━━━ Input for this task ━━━

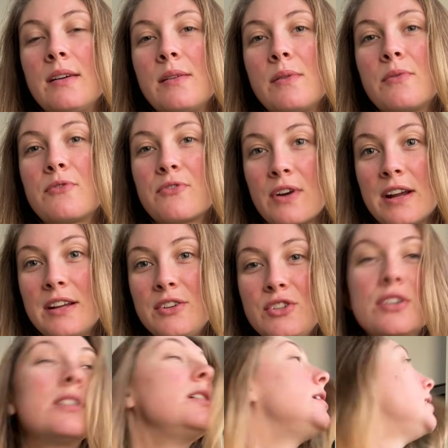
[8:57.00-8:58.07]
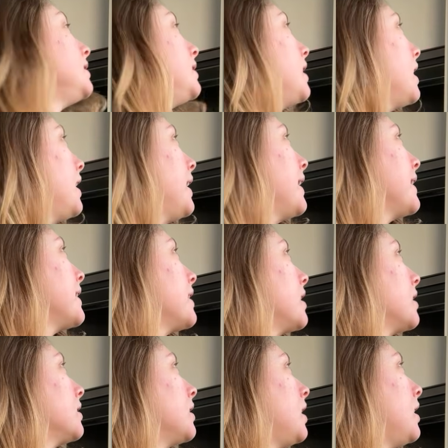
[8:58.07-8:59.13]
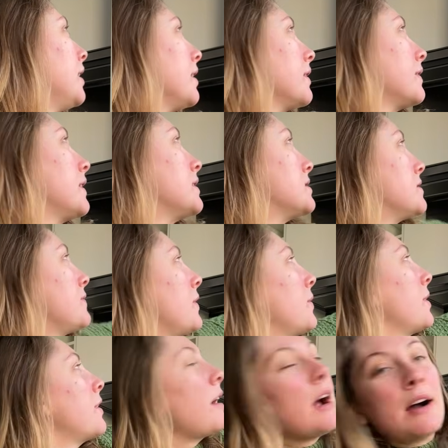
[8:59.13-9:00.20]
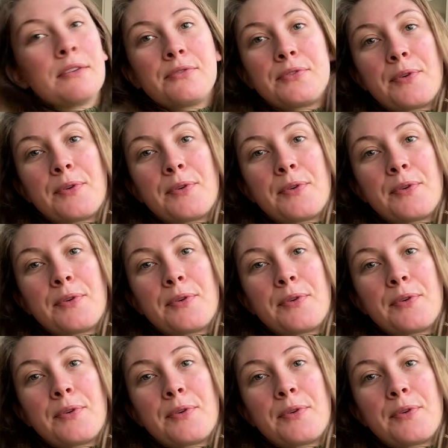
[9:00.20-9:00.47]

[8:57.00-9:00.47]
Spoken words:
fridge. I got this photograph,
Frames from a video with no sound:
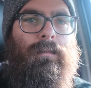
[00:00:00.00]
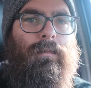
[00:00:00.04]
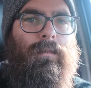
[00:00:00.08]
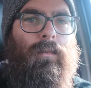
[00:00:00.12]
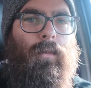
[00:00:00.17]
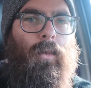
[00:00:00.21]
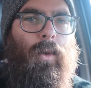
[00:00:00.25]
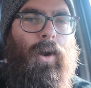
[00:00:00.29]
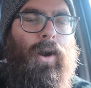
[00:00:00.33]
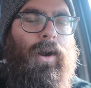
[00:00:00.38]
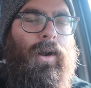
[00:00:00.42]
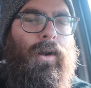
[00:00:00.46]

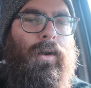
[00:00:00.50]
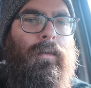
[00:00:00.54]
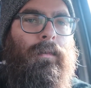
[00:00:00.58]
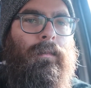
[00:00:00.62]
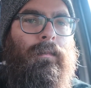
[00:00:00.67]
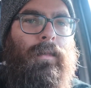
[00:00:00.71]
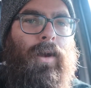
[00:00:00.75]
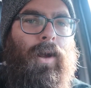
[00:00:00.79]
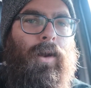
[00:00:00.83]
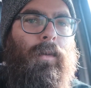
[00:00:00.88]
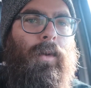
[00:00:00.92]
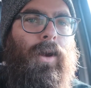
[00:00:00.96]
where
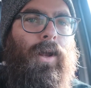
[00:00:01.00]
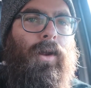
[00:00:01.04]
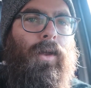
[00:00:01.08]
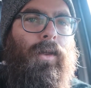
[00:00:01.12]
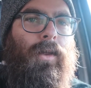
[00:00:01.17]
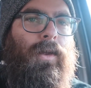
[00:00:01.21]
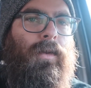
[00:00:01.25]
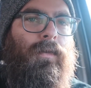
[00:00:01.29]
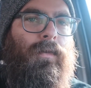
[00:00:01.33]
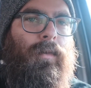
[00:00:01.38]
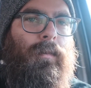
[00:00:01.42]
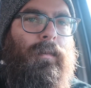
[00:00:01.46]
I read all
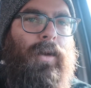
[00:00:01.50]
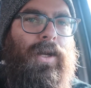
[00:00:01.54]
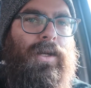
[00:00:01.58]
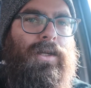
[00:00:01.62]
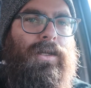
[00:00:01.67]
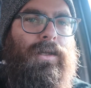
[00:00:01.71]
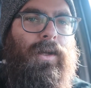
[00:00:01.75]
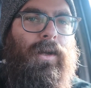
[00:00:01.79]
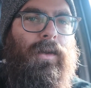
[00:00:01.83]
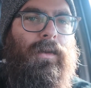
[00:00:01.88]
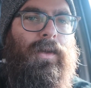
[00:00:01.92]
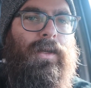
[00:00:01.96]
the
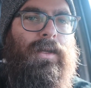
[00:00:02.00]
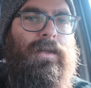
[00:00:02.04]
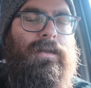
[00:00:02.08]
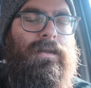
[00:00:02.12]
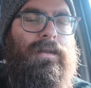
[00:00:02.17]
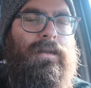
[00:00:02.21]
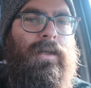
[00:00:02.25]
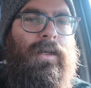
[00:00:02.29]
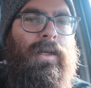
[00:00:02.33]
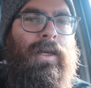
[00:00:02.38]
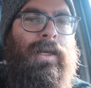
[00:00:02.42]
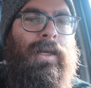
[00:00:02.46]
information on this.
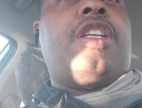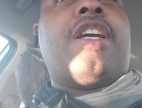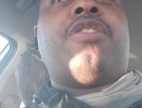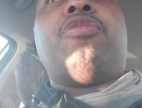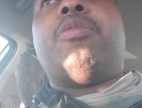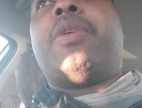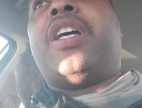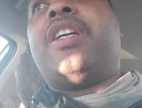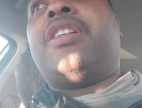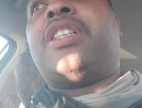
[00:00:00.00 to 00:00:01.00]
nothing I can do
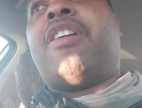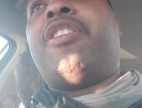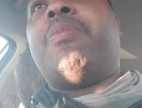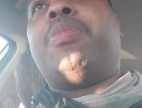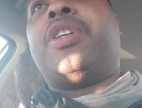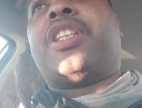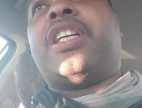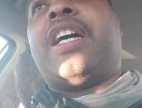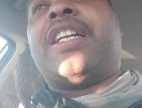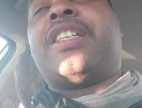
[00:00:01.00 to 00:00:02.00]
about it because I already booked
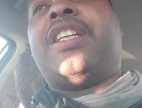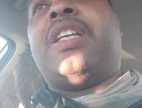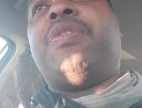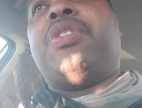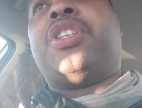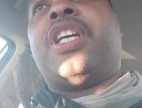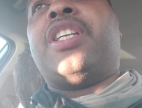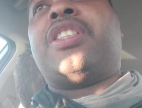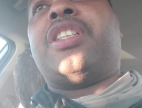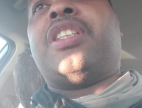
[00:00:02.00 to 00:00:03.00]
it. I think if you
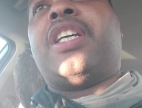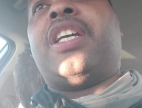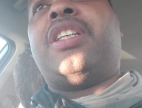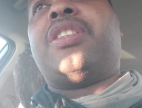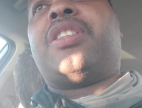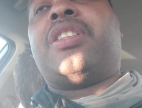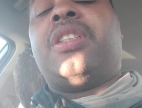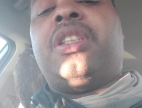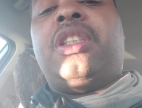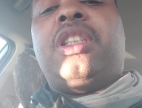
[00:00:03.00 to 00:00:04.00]
change the dates,
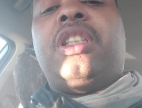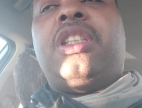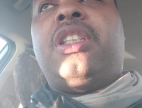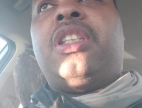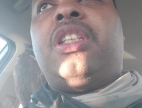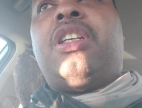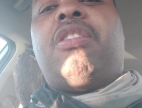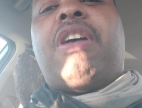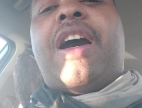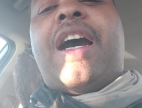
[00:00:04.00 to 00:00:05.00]

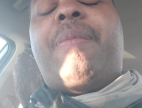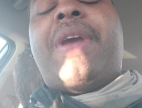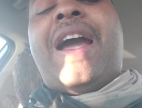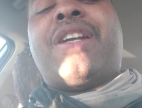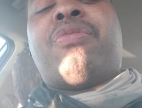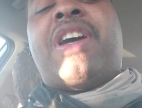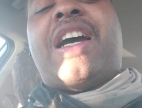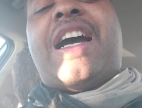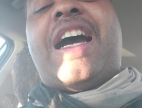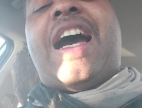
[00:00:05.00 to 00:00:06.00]
I mean, I could try.
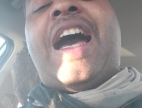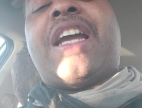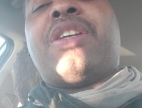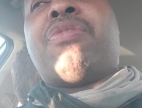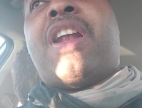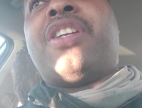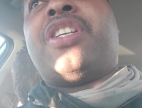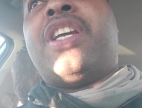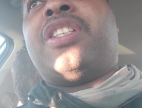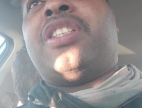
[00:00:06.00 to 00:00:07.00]
I could try to
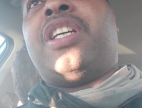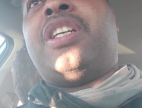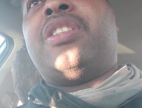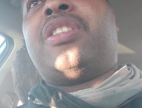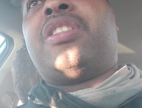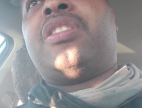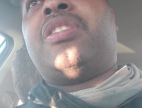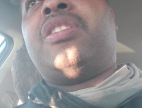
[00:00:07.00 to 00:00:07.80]
change the dates,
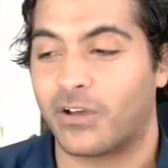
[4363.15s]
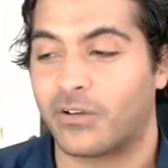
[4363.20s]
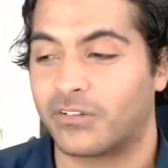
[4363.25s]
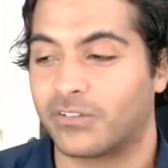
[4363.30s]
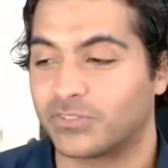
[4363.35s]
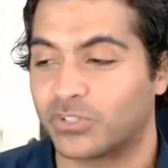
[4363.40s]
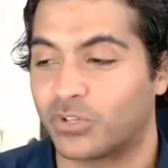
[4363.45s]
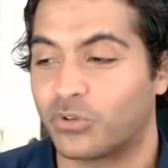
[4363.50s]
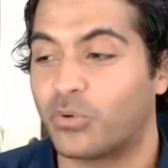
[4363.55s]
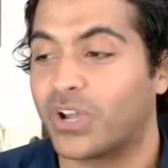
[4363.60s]
and it
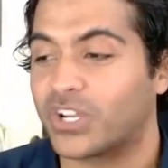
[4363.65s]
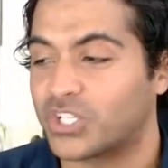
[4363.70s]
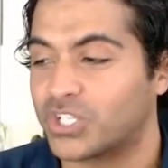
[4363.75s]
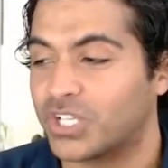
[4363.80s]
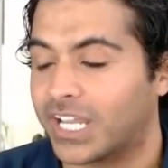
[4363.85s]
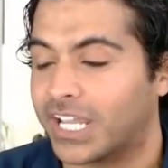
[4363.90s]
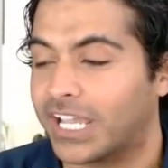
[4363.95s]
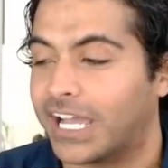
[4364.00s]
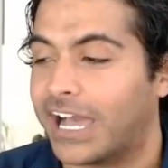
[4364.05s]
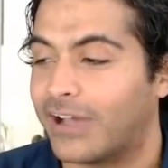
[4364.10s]
was a question
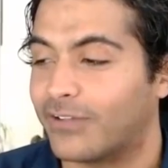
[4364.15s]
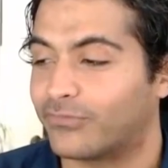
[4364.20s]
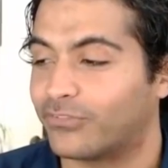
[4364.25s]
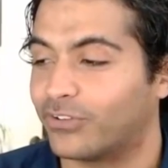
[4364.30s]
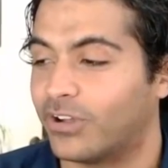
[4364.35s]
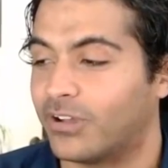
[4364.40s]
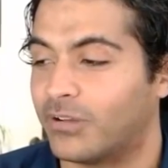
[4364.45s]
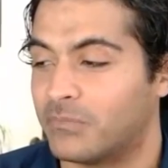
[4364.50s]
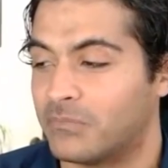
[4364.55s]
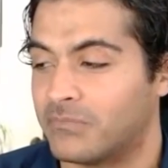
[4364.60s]
I got
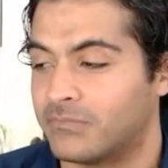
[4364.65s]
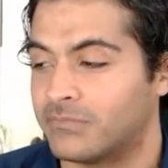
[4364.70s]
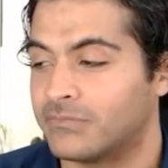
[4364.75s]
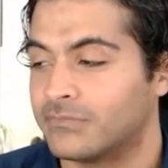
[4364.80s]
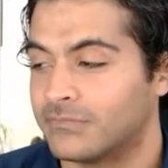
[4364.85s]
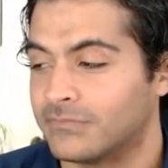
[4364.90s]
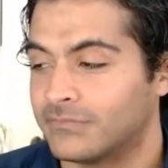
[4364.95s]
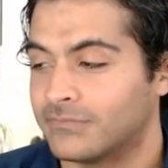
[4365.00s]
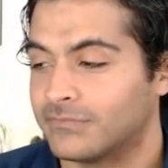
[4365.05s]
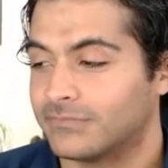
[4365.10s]
from
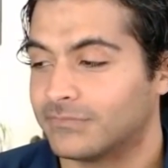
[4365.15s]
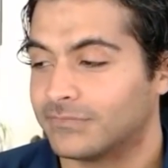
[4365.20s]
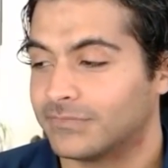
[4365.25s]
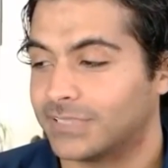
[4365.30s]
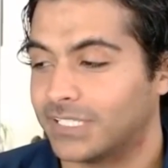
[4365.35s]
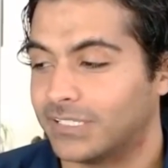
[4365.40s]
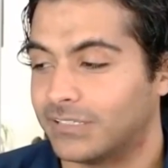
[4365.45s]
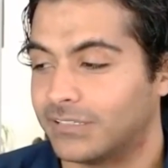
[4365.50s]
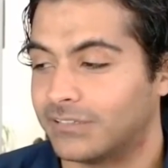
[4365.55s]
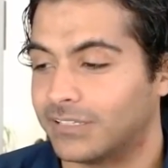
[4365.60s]

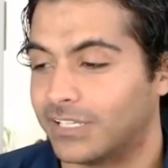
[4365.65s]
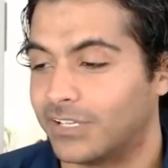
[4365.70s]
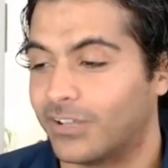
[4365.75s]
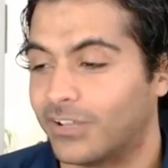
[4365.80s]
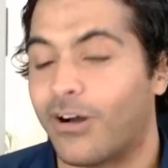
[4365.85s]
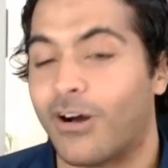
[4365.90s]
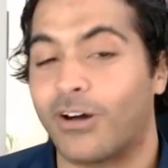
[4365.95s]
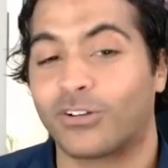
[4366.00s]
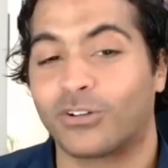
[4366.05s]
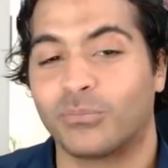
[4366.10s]
an
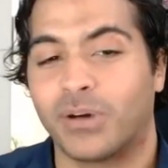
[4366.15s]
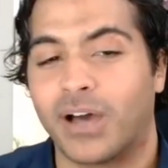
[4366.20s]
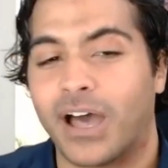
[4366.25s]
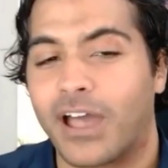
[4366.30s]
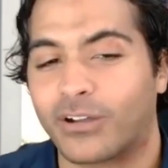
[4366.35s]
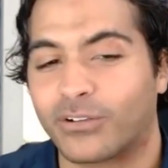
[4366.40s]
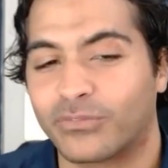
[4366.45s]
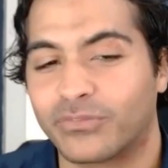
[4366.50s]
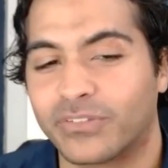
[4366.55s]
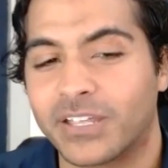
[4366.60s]

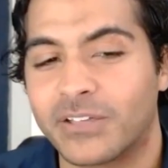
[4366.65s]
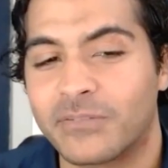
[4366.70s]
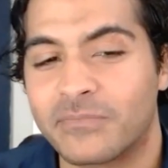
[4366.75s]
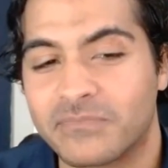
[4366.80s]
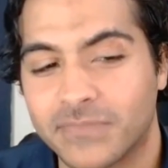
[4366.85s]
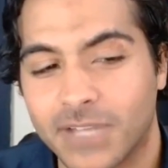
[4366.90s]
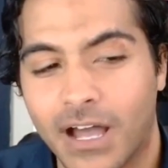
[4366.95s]
autobiography.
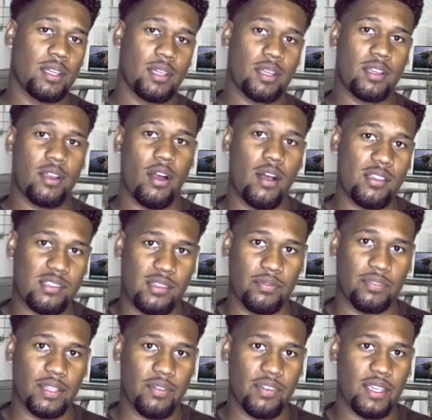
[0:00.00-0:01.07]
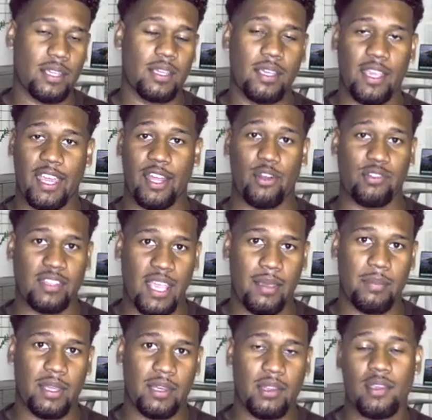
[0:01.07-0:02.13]
cost of living,
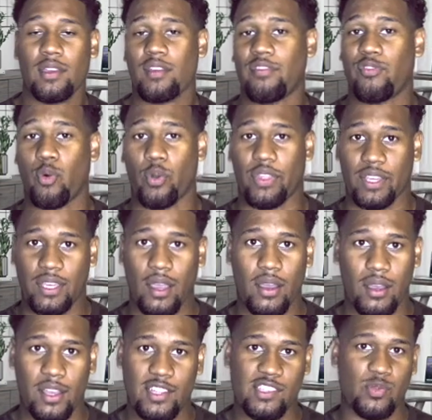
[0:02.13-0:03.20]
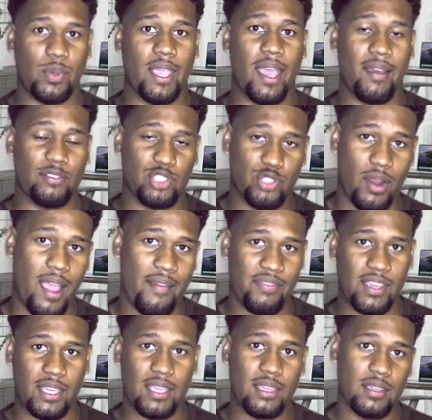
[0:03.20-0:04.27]
entertainment. For the cons we have
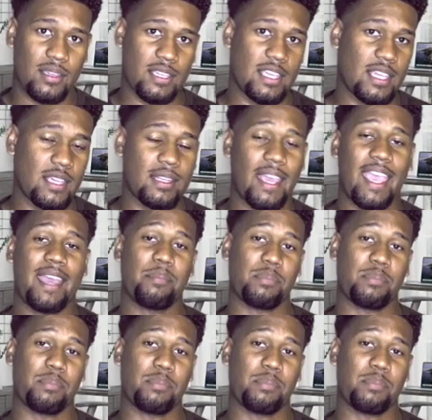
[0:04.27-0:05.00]
traffic, heat, and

━━━

*Your task:* Word for word, print every record, and leave out any picture.

*Solution:*
[8:57.00-8:58.07]
[8:58.07-8:59.13]
[8:59.13-9:00.20]
[9:00.20-9:00.47]

[8:57.00-9:00.47]
Spoken words:
fridge. I got this photograph,
Frames from a video with no sound:
[00:00:00.00]
[00:00:00.04]
[00:00:00.08]
[00:00:00.12]
[00:00:00.17]
[00:00:00.21]
[00:00:00.25]
[00:00:00.29]
[00:00:00.33]
[00:00:00.38]
[00:00:00.42]
[00:00:00.46]

[00:00:00.50]
[00:00:00.54]
[00:00:00.58]
[00:00:00.62]
[00:00:00.67]
[00:00:00.71]
[00:00:00.75]
[00:00:00.79]
[00:00:00.83]
[00:00:00.88]
[00:00:00.92]
[00:00:00.96]
where
[00:00:01.00]
[00:00:01.04]
[00:00:01.08]
[00:00:01.12]
[00:00:01.17]
[00:00:01.21]
[00:00:01.25]
[00:00:01.29]
[00:00:01.33]
[00:00:01.38]
[00:00:01.42]
[00:00:01.46]
I read all
[00:00:01.50]
[00:00:01.54]
[00:00:01.58]
[00:00:01.62]
[00:00:01.67]
[00:00:01.71]
[00:00:01.75]
[00:00:01.79]
[00:00:01.83]
[00:00:01.88]
[00:00:01.92]
[00:00:01.96]
the
[00:00:02.00]
[00:00:02.04]
[00:00:02.08]
[00:00:02.12]
[00:00:02.17]
[00:00:02.21]
[00:00:02.25]
[00:00:02.29]
[00:00:02.33]
[00:00:02.38]
[00:00:02.42]
[00:00:02.46]
information on this.
[00:00:00.00 to 00:00:01.00]
nothing I can do
[00:00:01.00 to 00:00:02.00]
about it because I already booked
[00:00:02.00 to 00:00:03.00]
it. I think if you
[00:00:03.00 to 00:00:04.00]
change the dates,
[00:00:04.00 to 00:00:05.00]

[00:00:05.00 to 00:00:06.00]
I mean, I could try.
[00:00:06.00 to 00:00:07.00]
I could try to
[00:00:07.00 to 00:00:07.80]
change the dates,
[4363.15s]
[4363.20s]
[4363.25s]
[4363.30s]
[4363.35s]
[4363.40s]
[4363.45s]
[4363.50s]
[4363.55s]
[4363.60s]
and it
[4363.65s]
[4363.70s]
[4363.75s]
[4363.80s]
[4363.85s]
[4363.90s]
[4363.95s]
[4364.00s]
[4364.05s]
[4364.10s]
was a question
[4364.15s]
[4364.20s]
[4364.25s]
[4364.30s]
[4364.35s]
[4364.40s]
[4364.45s]
[4364.50s]
[4364.55s]
[4364.60s]
I got
[4364.65s]
[4364.70s]
[4364.75s]
[4364.80s]
[4364.85s]
[4364.90s]
[4364.95s]
[4365.00s]
[4365.05s]
[4365.10s]
from
[4365.15s]
[4365.20s]
[4365.25s]
[4365.30s]
[4365.35s]
[4365.40s]
[4365.45s]
[4365.50s]
[4365.55s]
[4365.60s]

[4365.65s]
[4365.70s]
[4365.75s]
[4365.80s]
[4365.85s]
[4365.90s]
[4365.95s]
[4366.00s]
[4366.05s]
[4366.10s]
an
[4366.15s]
[4366.20s]
[4366.25s]
[4366.30s]
[4366.35s]
[4366.40s]
[4366.45s]
[4366.50s]
[4366.55s]
[4366.60s]

[4366.65s]
[4366.70s]
[4366.75s]
[4366.80s]
[4366.85s]
[4366.90s]
[4366.95s]
autobiography.
[0:00.00-0:01.07]
[0:01.07-0:02.13]
cost of living,
[0:02.13-0:03.20]
[0:03.20-0:04.27]
entertainment. For the cons we have
[0:04.27-0:05.00]
traffic, heat, and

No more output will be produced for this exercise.